» Exercise
Write out the lines starting at the one that holds "[00:04:31.13 to 00:04:32.03]" and ending with the final line of the data, exactly and with no others.

» Data records
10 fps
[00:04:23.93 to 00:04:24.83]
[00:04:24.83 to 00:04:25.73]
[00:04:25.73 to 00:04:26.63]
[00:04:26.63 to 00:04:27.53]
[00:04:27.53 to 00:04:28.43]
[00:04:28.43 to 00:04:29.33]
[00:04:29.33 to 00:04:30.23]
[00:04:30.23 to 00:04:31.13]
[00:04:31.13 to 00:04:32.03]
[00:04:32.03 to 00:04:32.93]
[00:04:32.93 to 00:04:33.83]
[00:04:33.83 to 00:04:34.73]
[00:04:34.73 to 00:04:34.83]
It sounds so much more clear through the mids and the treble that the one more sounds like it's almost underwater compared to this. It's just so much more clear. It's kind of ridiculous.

» Result below
[00:04:31.13 to 00:04:32.03]
[00:04:32.03 to 00:04:32.93]
[00:04:32.93 to 00:04:33.83]
[00:04:33.83 to 00:04:34.73]
[00:04:34.73 to 00:04:34.83]
It sounds so much more clear through the mids and the treble that the one more sounds like it's almost underwater compared to this. It's just so much more clear. It's kind of ridiculous.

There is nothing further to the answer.